Upon completion of a remote interactive evaluation, the FDA will have a closeout meeting with the facility’s management. During this meeting, the FDA will usually present a written list of observations, if any, and describe and discuss any observations in sufficient detail to enable understanding and foster an appropriate response. This written list of observations will not be a final agency action or decision. The FDA will not issue a Form FDA 483, Inspectional Observations. As with an inspection, the FDA encourages facilities to respond during the discussion and/or provide responses in writing to the observations within 15 US business days.

The guidance specifies that depending on the purpose and outcome of the remote interactive evaluation, the information and documentation collected may be used to, among other regulatory purposes:

  • Support the FDA’s assessment of pending applications, including whether to approve an Application;
  • Preclude the need for an inspection in follow-up to a reported concern or defect;
  • Support a regulatory meeting, Warning Letter, import alert, recall activities, or enforcement action;
  • Rank or prioritize a facility for an inspection, particularly a surveillance cGMP Inspection; and
  • Justify a follow-up or compliance inspection or any other surveillance activity.

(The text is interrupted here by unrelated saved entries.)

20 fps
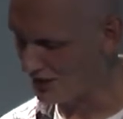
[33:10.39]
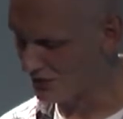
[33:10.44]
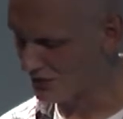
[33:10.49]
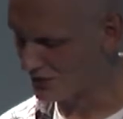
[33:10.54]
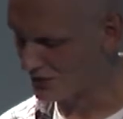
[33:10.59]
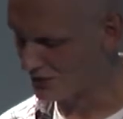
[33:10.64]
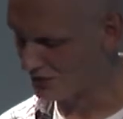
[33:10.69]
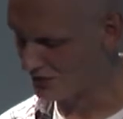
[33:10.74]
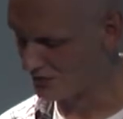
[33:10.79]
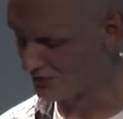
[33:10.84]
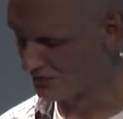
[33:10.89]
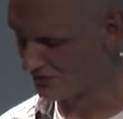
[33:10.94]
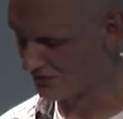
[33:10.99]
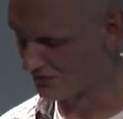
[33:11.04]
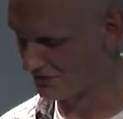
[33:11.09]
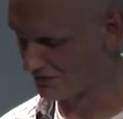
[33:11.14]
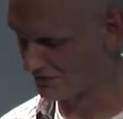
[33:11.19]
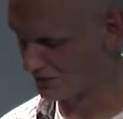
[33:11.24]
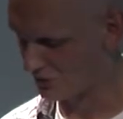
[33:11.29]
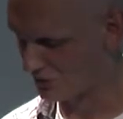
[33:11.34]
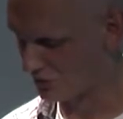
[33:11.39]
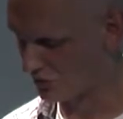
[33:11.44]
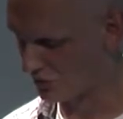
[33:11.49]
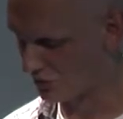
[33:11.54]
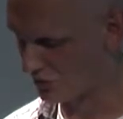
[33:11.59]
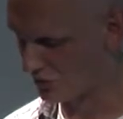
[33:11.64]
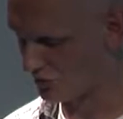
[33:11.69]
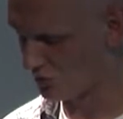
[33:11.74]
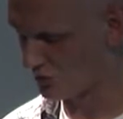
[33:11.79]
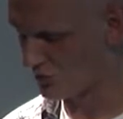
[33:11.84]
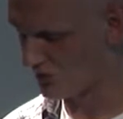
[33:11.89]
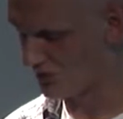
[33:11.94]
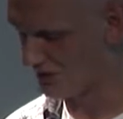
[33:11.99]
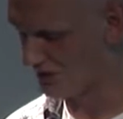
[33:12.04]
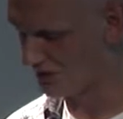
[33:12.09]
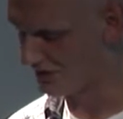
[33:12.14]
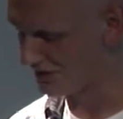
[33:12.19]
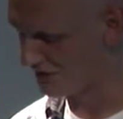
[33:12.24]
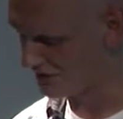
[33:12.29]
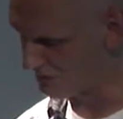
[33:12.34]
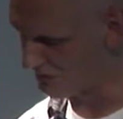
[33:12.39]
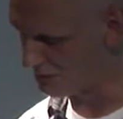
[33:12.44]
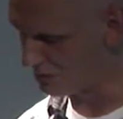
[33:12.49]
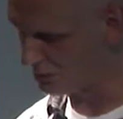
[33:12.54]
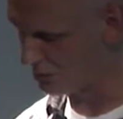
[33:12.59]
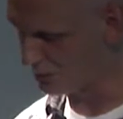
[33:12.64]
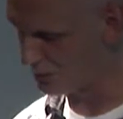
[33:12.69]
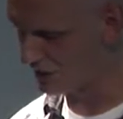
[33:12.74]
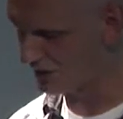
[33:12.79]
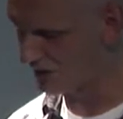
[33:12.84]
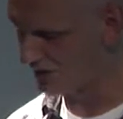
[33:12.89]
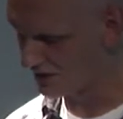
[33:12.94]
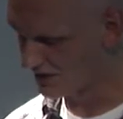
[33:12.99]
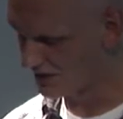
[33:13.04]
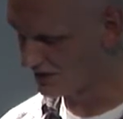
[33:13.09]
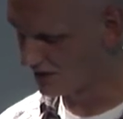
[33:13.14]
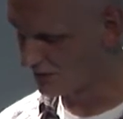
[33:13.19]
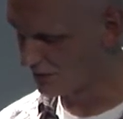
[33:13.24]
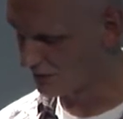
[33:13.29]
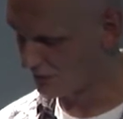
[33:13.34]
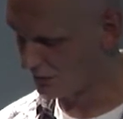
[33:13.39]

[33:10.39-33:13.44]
I could also use the simple way,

After the remote interactive evaluation concludes, the FDA will provide a copy of the final remote interactive evaluation report to the facility. A remote interactive evaluation report and any written list of observations may be subject to a disclosure request under the Freedom of Information Act.

If the FDA determines that an inspection will be necessary based on the outcome of the remote interactive evaluation, the agency will use the information obtained from the remote interactive evaluation to prepare for and conduct the inspection.